In many ways, Obama is the embodiment of both the sweet and sour of Star Trek's lasting imaginary. Certainly, Obama represents a degree of racial reconciliation in American life in 2009 and I'm not ashamed to celebrate that fact. However, Obama can also very easily be seen as a 'shaded' face on white supremacy and merely a colorful figurehead for Western colonial rule running unabated.

But that is still change, and I'll take my critiques and deal with them, but I'll also be at the party when it is time to celebrate a moment of humanity shining through. The Star Trek movie is nothing more than an action film, but it opens the door to ideas that were once a delight to imagine, and I say its okay for them to be imagined again.

Sunday, May 3, 2009

What if James Brown was President?

On The Godfather of Soul's birthday, many of us funkateers, soul brothas and soul sistas like to entertain the phrase "James Brown for President" and play his 1974 hit "Funky President."

Now we actually have a Funky President, and I think Obama is doing a better Job than President Brown might have done. I stopped to think what realisitcally would be James Brown's policy positions?

First of all, Brown endorsed Richard Nixon and supported Nixon's "Black Capitalism" campaign, which was frought with contradictions. He would likely support the major corporations ideas of de-regulation and small government. He would probably not support Affirmative Action,as he was adamant about self help and community self determination without intervention.

Brown took his band to Vietnam in 1968 at the height of the anti war protest movement, defending it through his proclamations of patriotism for America. All this did however was put him on the government's watch list. But President Brown would probably be as pro Iraq war as Bush, or at least as most of the Republicans have been. dang.

Remember Watergate? Brown wrote the song "You Can Have Watergate, Just Gimme Some Bucks and I'll be Straight" which, while it empathized with the bro on the street, it also supported the notion that government snenanigans should not be investigated.
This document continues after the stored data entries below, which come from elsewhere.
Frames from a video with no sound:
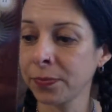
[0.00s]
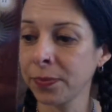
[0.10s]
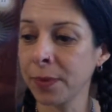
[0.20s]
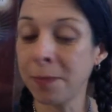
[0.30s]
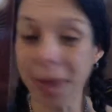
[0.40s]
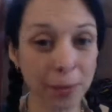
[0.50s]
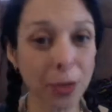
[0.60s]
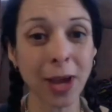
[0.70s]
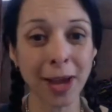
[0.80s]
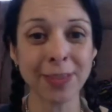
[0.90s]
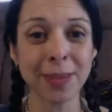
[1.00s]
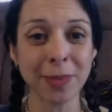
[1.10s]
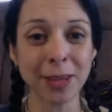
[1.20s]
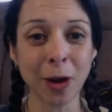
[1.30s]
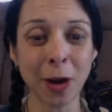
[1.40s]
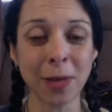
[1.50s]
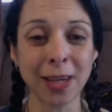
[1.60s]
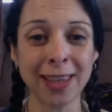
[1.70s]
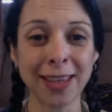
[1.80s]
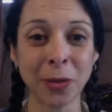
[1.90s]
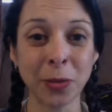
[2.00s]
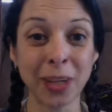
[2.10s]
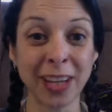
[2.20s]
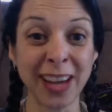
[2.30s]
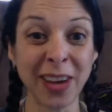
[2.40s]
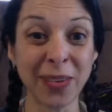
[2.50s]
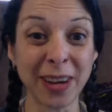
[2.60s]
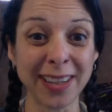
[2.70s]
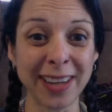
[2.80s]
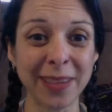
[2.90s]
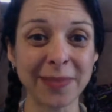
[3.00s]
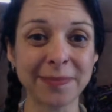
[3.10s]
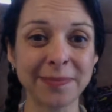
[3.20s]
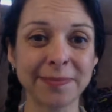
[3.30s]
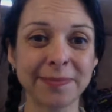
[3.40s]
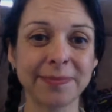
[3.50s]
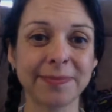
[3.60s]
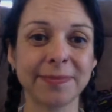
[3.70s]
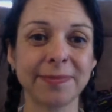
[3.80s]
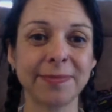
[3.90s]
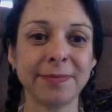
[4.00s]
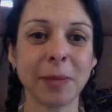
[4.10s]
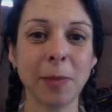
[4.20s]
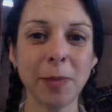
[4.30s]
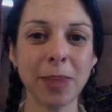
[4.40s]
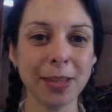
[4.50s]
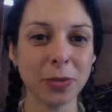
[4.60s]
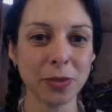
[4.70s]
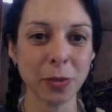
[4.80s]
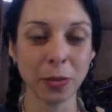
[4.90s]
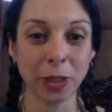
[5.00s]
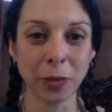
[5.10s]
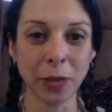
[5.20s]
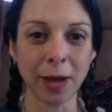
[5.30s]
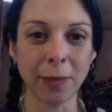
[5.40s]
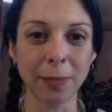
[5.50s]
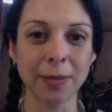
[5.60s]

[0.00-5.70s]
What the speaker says: maybe you have something karmic that you're working out right now. Maybe that's what's holding you up.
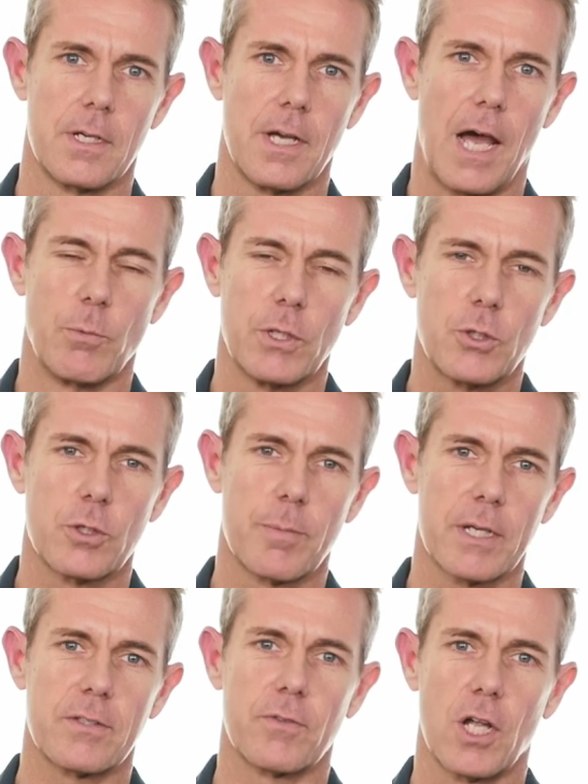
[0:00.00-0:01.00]
I wish you the
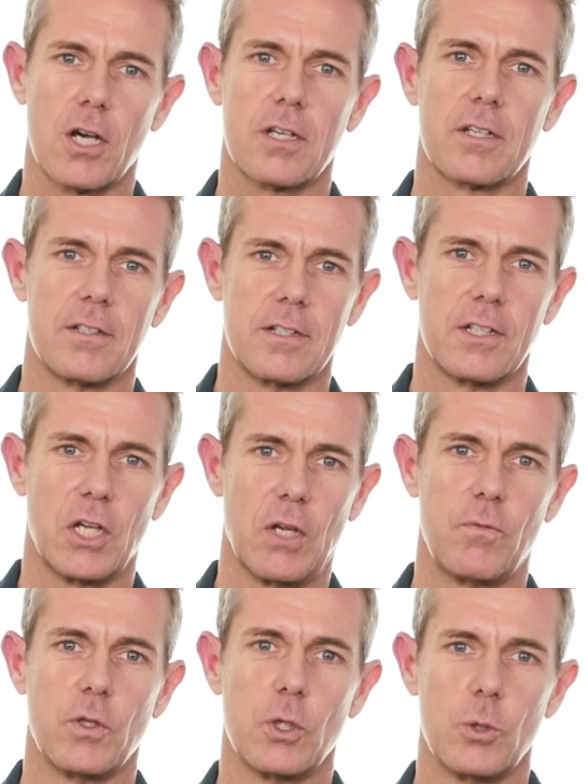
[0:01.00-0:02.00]
best of luck.
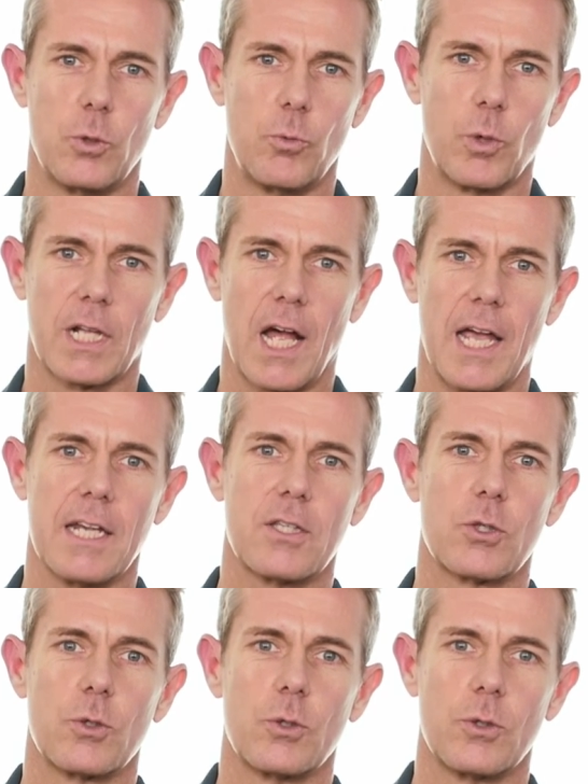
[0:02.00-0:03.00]
If you would like
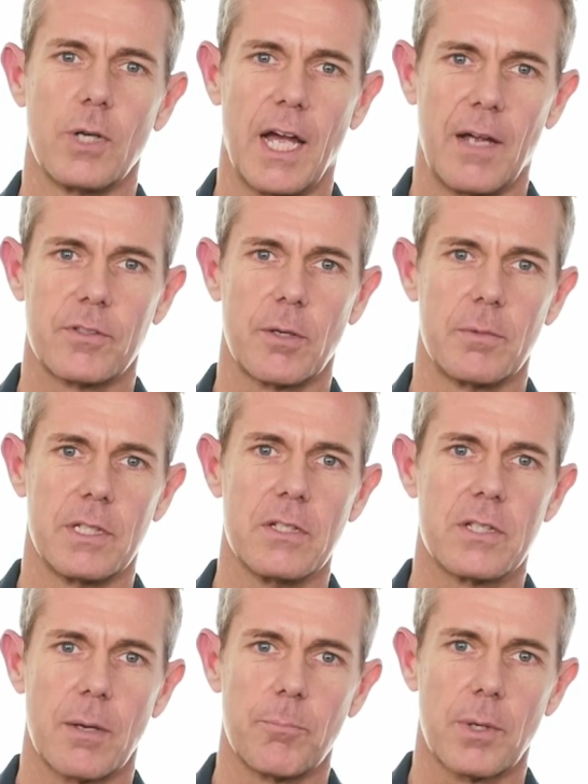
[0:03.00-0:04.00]
to have some of these
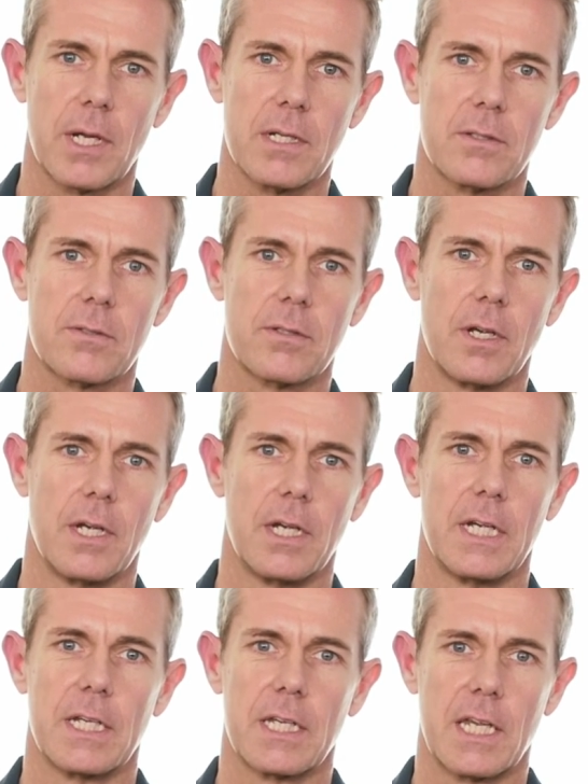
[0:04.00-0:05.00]
templates,
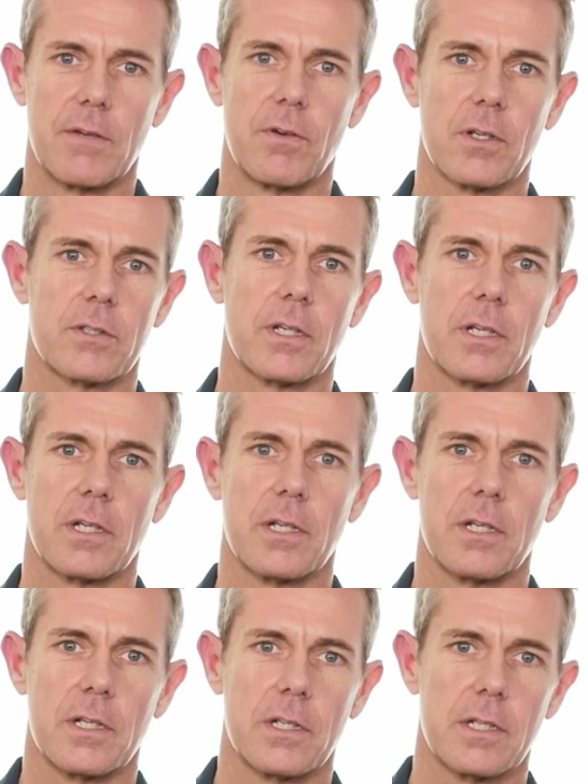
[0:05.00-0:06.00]
give us
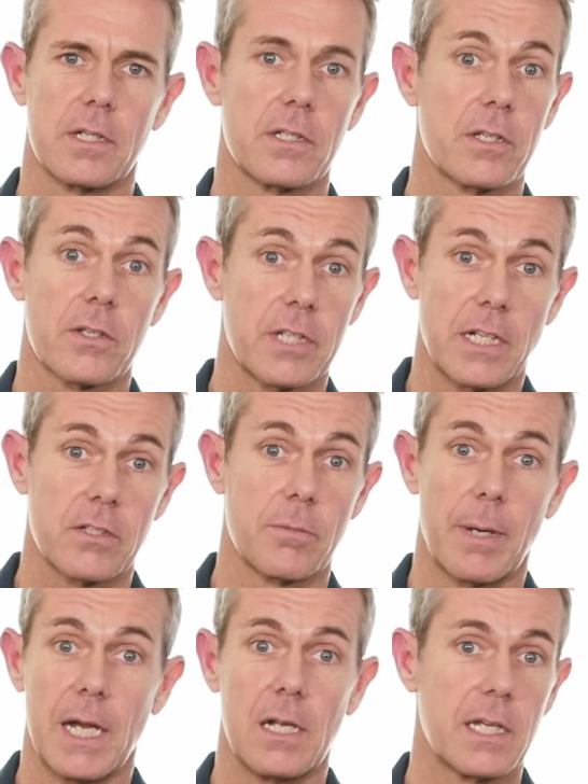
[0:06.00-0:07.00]
send us a
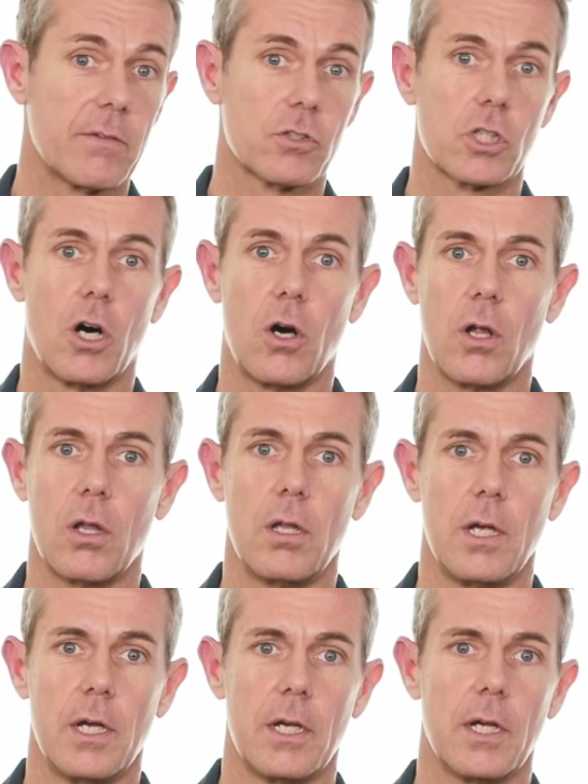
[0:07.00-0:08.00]
mail, give us a call.
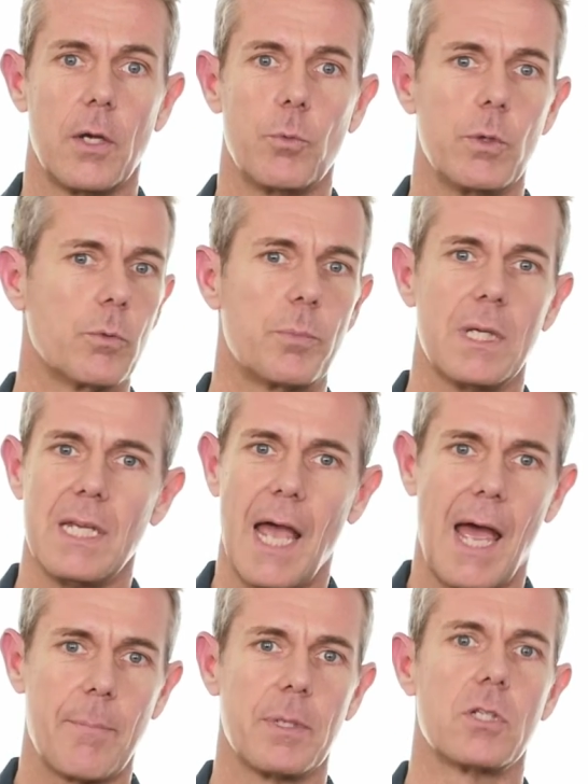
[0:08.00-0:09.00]
We would be
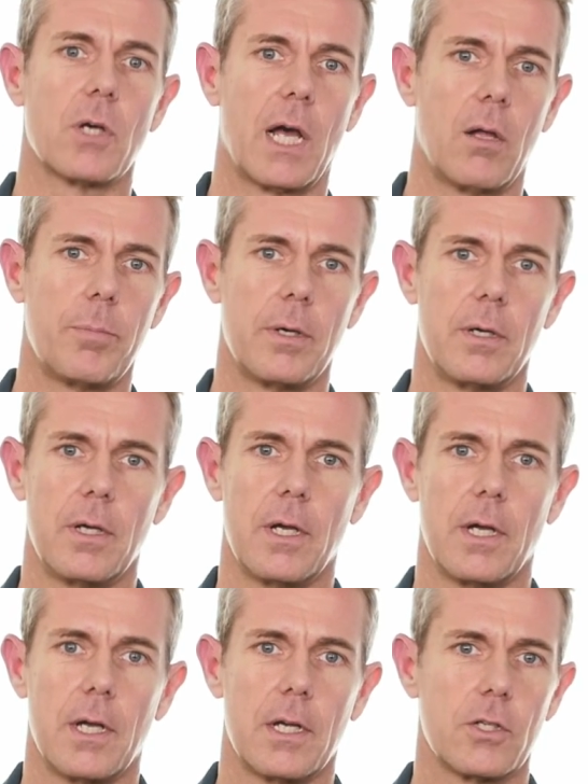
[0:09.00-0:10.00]
happy to help.
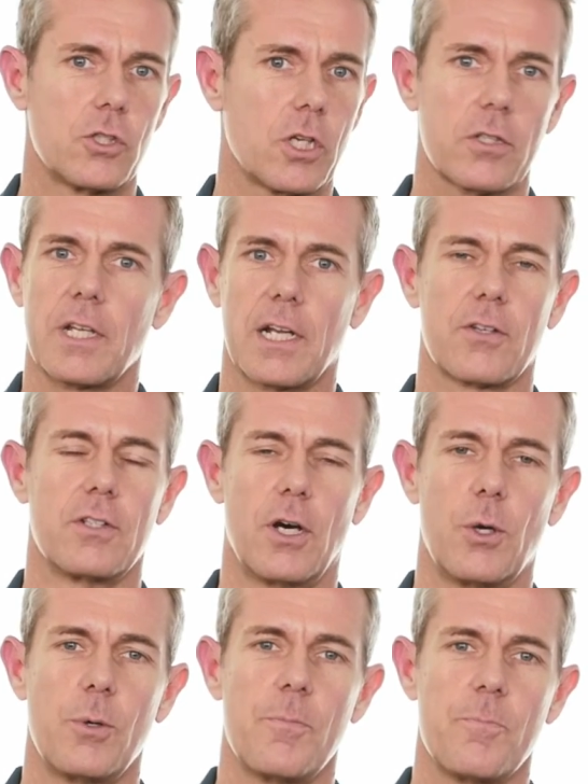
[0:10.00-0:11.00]
Just let us know.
I think Brown would be an obstructionist and secretive administrator.

Imagine all the white girl interns running around the white house.

Having said all of that, James Brown would definitely be Soul Brother Number One in the White House, and be King of the World, let's be real about that one. He would stand up to any petty dictator on the planet and roll with legit world leaders like...like Obama has done.

Not sure about Brown's stance on women's rights. He believes "It's A Man's World" after all. Not many women appoointed to the Supreme Court from President Brown. But he would definitely be a strong leader, making "Soul Power" a party platform.

Regardless of all of his contradictions, James Brown allowed us to imagine our own greatness as Black and Proud people for the first time, and he has a singular legacy across the entirety of the black community in that respect.

What is the purpose of a blog?

As if we don't get enough of the trivial info from each other across long distances, here is yet another means of getting to know someone superficially and yet still peruse inside the mind of someone else.

I was inspired and urged on by Davey D, who was blogging long before email was around, back in the 1980s when folks such as Davey, Bruddah K, Beni B, G-Spot, Tamu & Sediki, Natty Prep, Billy Jam, Jeff Chang and myself were at the forefront of an exploding east bay hip hop radio scene at KALX.

A lot of what we were doing then is just as relevant today, and maybe more so, as we are now hip hop elders, storytellers, hip hop griots with info for the historically minded fans of hip hop based culture.  I've grown and developed a lot of new ideas since those KALX days.  We'll see where this goes.